Our letter writing campaigns, boycotts, and protests need to be geared toward those like Dr. Phil, Anderson Cooper, Lou Dobbs, Chris Matthews, Larry King, etc.

I realize that these people are generally advocates, but their carelessness in having people like Tony Perkins on is inexcusable.

They're such a simple target, too. Not just in focus, but also in approach.

Their media stories rely on things that affect people.

We could form an informal 'task force,' or loose net that would respond to these shows (mostly written) by illustrating and proving the lies and patterns of lies that these pro-family groups engage in.

It wouldn't take more than a few of us, but it would have to be relentless, and our claims and information would have to be flawless.

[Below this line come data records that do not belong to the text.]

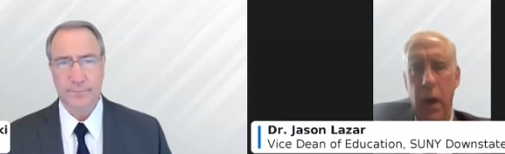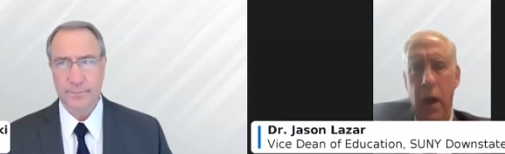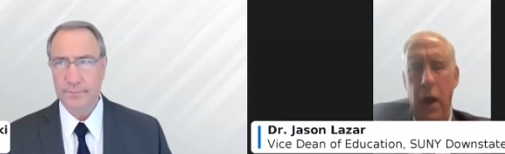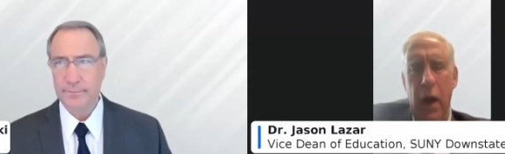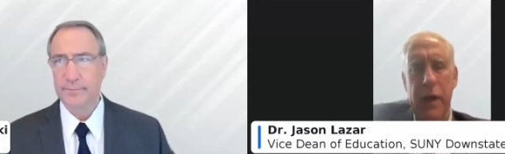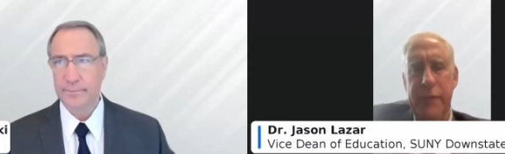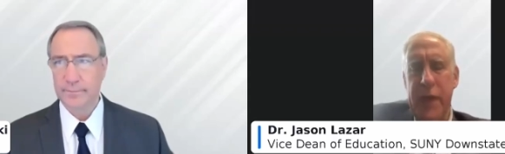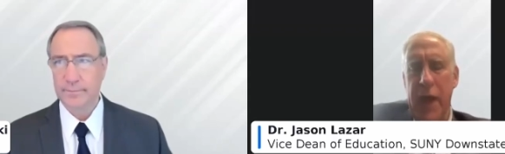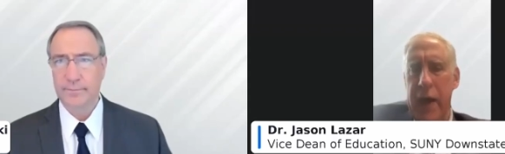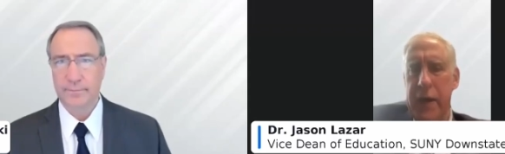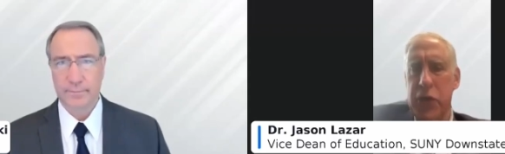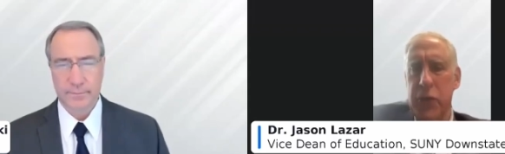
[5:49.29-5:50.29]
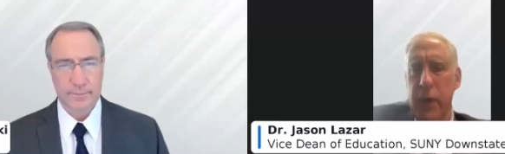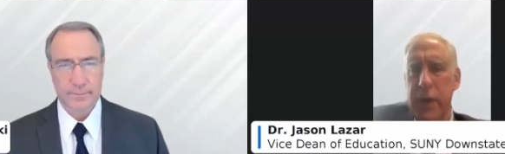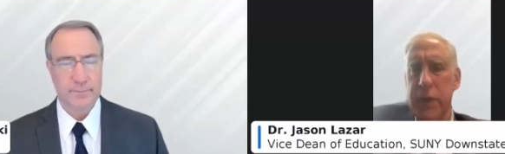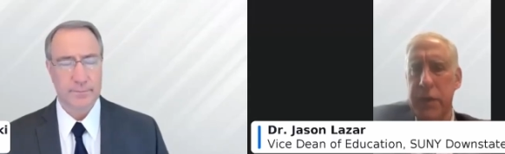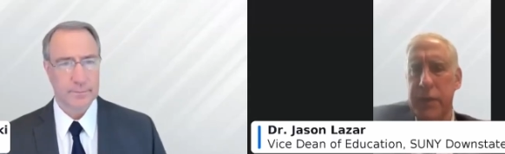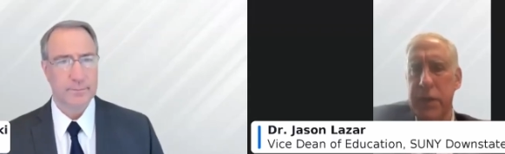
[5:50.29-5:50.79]
Speaker 1: Uh, if you had a
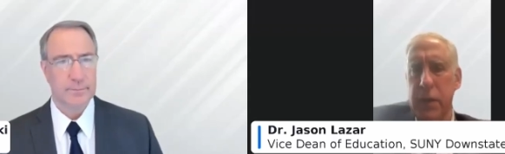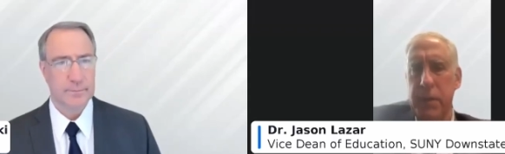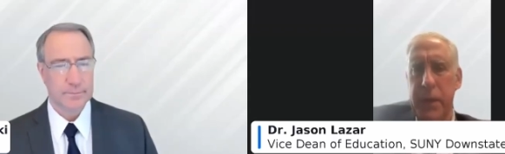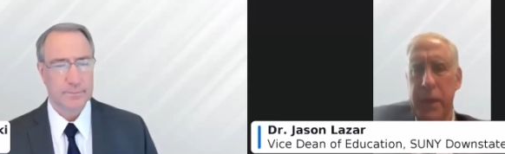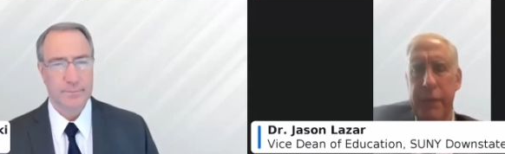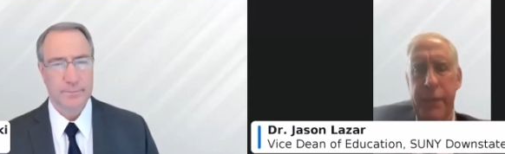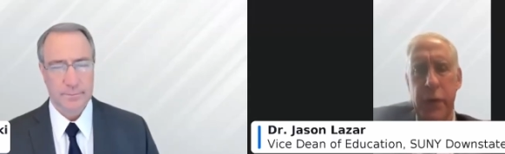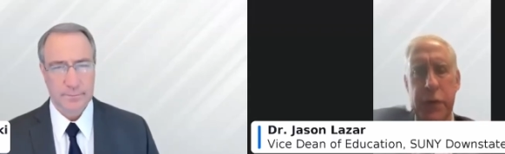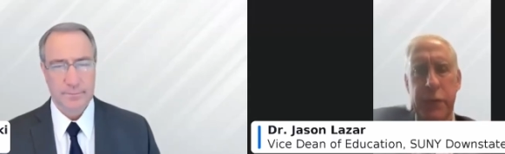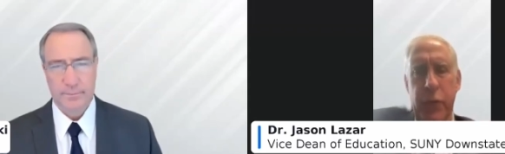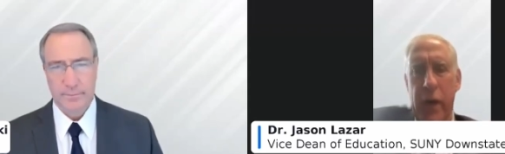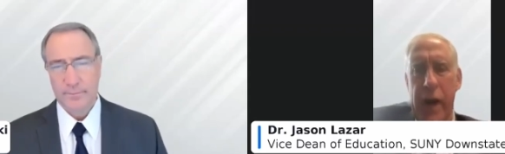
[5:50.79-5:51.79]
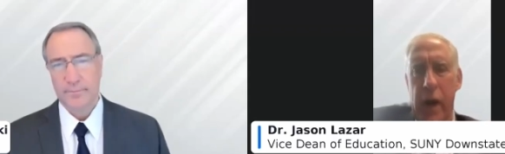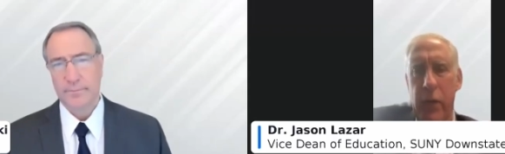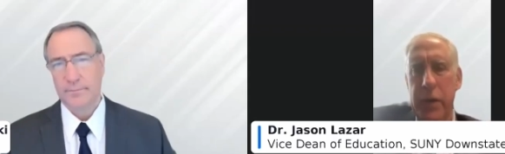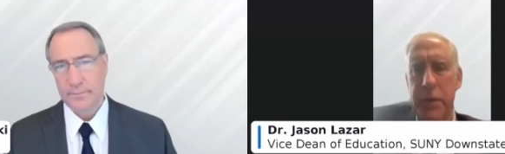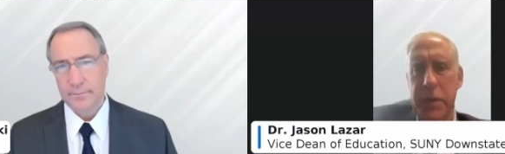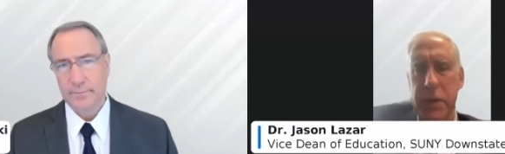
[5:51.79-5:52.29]
choice of sleep in the first four
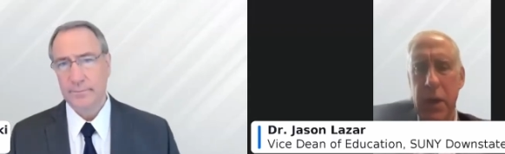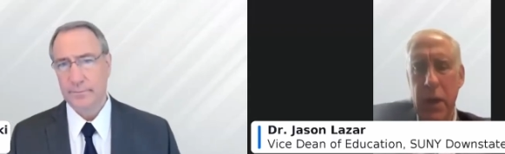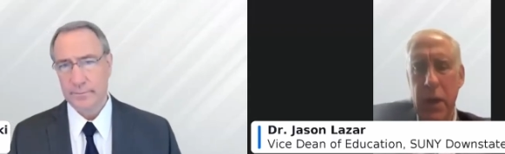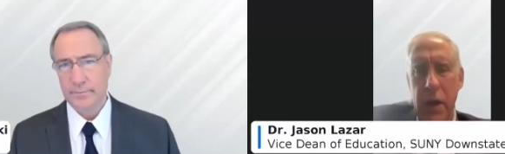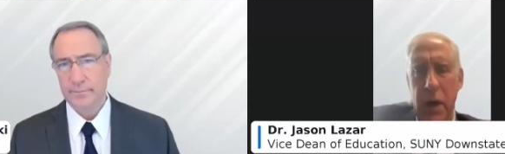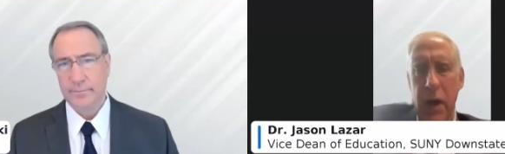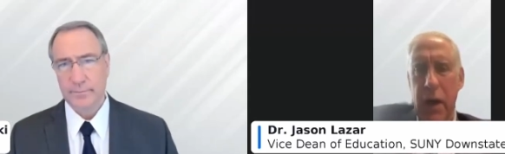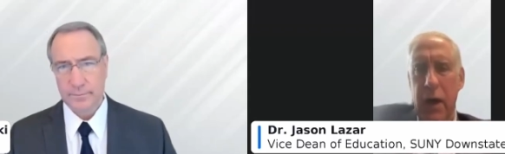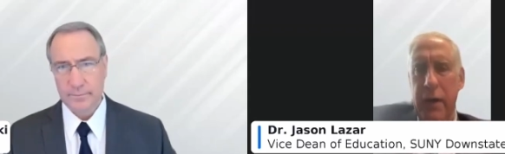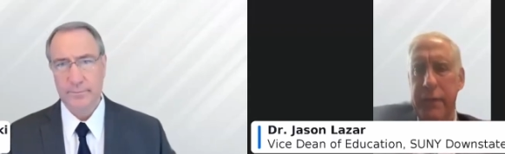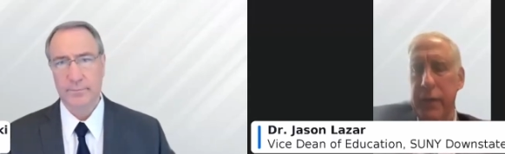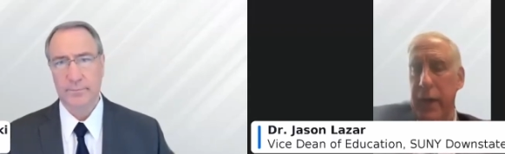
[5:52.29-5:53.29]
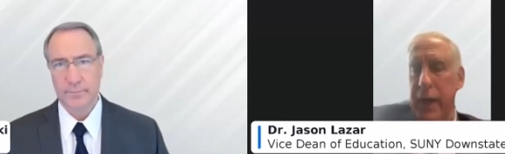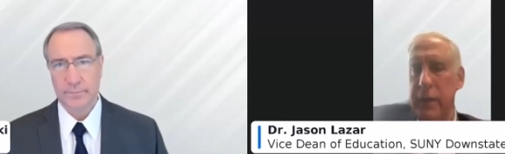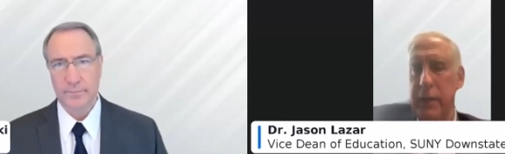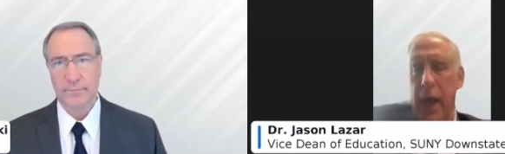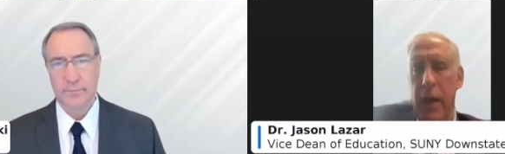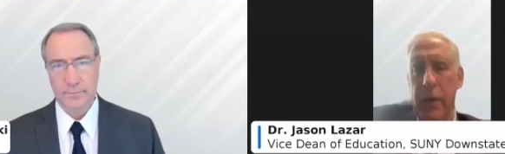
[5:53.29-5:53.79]
hours of
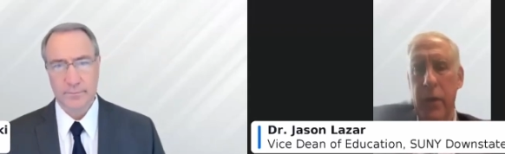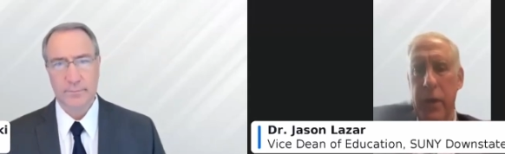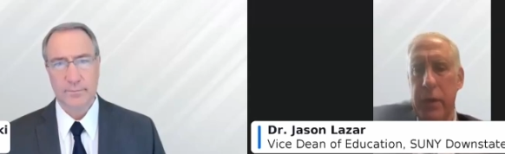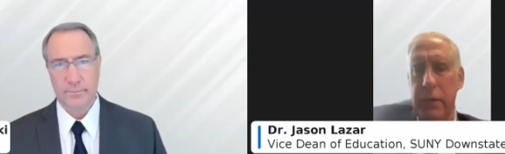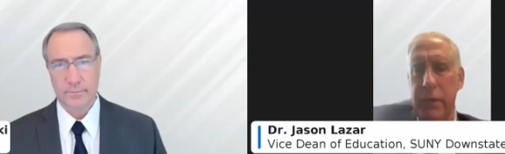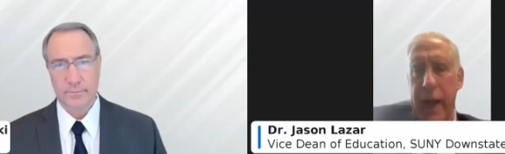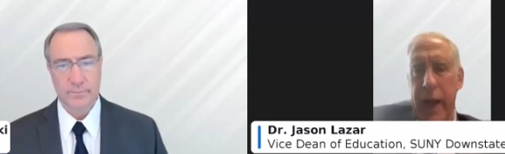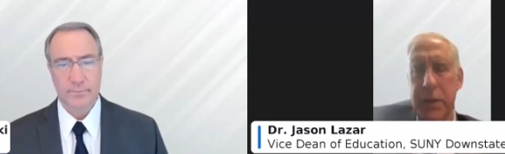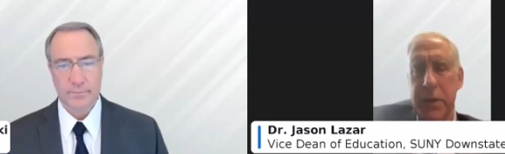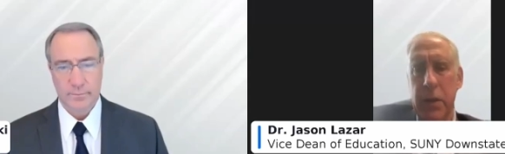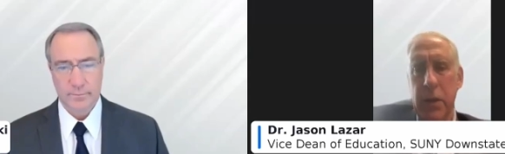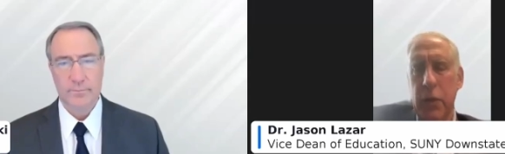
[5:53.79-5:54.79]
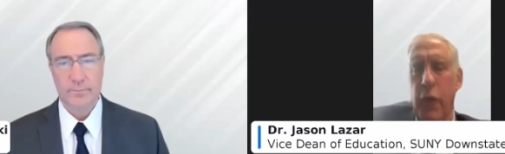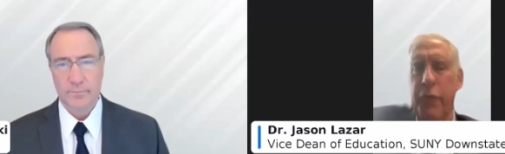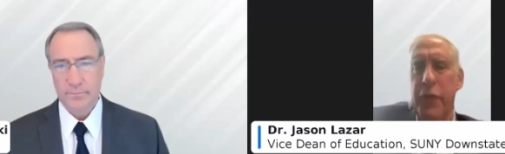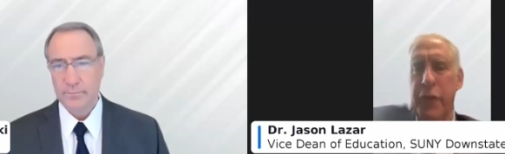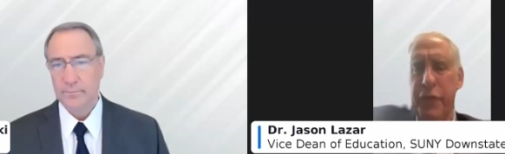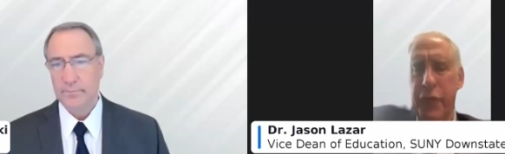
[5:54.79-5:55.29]
laying down or the last, go
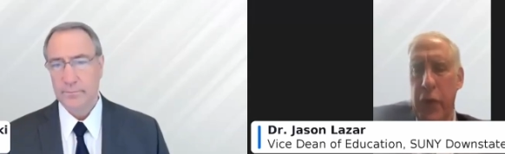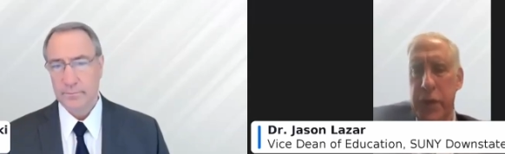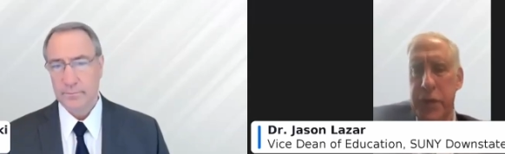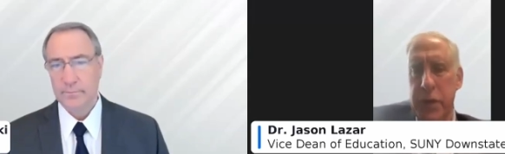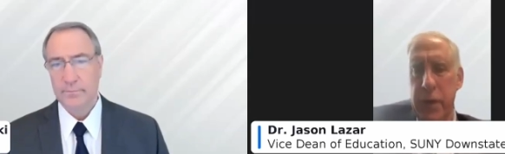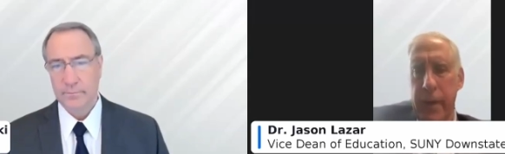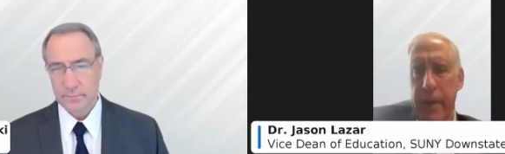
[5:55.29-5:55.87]
for the first.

And it would have to be easy.

Explain one lie, or aspect of it, demonstrate and/or link to the proof, and send.

And these letters couldn't be puff pieces that blather on about how we respect them and how much we wish they'd be "more sensitive" to our cause...or whatever such nonsense.

That time has long passed.

Any letters written should be so sharply truthful they convict of guilt.

Or at least sharply truthful enough to be remembered. :)

P.S. And then keep a public record of those letters. So we know, that they now know, what we know.

P.P.S. We need to turn this thing around and make the story about the anti-gay "experts."